Every line of the data should be output word for word.

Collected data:
=== Section Start ===

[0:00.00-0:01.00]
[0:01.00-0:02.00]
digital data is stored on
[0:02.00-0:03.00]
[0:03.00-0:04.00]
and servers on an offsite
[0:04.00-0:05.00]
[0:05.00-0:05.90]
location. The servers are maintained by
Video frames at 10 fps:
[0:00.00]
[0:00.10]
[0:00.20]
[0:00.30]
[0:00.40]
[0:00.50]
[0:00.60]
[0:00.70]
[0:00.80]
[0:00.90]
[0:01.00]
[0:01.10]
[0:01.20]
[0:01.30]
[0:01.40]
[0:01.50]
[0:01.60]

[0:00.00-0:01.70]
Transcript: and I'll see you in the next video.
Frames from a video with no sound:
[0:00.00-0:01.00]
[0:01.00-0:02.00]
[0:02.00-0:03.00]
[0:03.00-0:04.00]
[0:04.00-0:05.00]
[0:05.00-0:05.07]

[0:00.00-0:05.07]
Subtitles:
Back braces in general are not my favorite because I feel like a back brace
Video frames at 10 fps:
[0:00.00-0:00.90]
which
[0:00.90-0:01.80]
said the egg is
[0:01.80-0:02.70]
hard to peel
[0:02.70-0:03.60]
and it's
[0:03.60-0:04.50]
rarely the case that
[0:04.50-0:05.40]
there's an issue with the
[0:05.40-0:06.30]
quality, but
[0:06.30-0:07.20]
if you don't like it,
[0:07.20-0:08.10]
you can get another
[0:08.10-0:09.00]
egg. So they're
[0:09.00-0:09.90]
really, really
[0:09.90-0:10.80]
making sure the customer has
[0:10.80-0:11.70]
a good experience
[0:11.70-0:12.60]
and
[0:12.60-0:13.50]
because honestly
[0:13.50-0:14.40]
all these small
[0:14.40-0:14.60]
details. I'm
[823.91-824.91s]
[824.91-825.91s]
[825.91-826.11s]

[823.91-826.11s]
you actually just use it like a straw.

=== Section End ===

COMPLETED EXERCISE →
[0:00.00-0:01.00]
[0:01.00-0:02.00]
digital data is stored on
[0:02.00-0:03.00]
[0:03.00-0:04.00]
and servers on an offsite
[0:04.00-0:05.00]
[0:05.00-0:05.90]
location. The servers are maintained by
Video frames at 10 fps:
[0:00.00]
[0:00.10]
[0:00.20]
[0:00.30]
[0:00.40]
[0:00.50]
[0:00.60]
[0:00.70]
[0:00.80]
[0:00.90]
[0:01.00]
[0:01.10]
[0:01.20]
[0:01.30]
[0:01.40]
[0:01.50]
[0:01.60]

[0:00.00-0:01.70]
Transcript: and I'll see you in the next video.
Frames from a video with no sound:
[0:00.00-0:01.00]
[0:01.00-0:02.00]
[0:02.00-0:03.00]
[0:03.00-0:04.00]
[0:04.00-0:05.00]
[0:05.00-0:05.07]

[0:00.00-0:05.07]
Subtitles:
Back braces in general are not my favorite because I feel like a back brace
Video frames at 10 fps:
[0:00.00-0:00.90]
which
[0:00.90-0:01.80]
said the egg is
[0:01.80-0:02.70]
hard to peel
[0:02.70-0:03.60]
and it's
[0:03.60-0:04.50]
rarely the case that
[0:04.50-0:05.40]
there's an issue with the
[0:05.40-0:06.30]
quality, but
[0:06.30-0:07.20]
if you don't like it,
[0:07.20-0:08.10]
you can get another
[0:08.10-0:09.00]
egg. So they're
[0:09.00-0:09.90]
really, really
[0:09.90-0:10.80]
making sure the customer has
[0:10.80-0:11.70]
a good experience
[0:11.70-0:12.60]
and
[0:12.60-0:13.50]
because honestly
[0:13.50-0:14.40]
all these small
[0:14.40-0:14.60]
details. I'm
[823.91-824.91s]
[824.91-825.91s]
[825.91-826.11s]

[823.91-826.11s]
you actually just use it like a straw.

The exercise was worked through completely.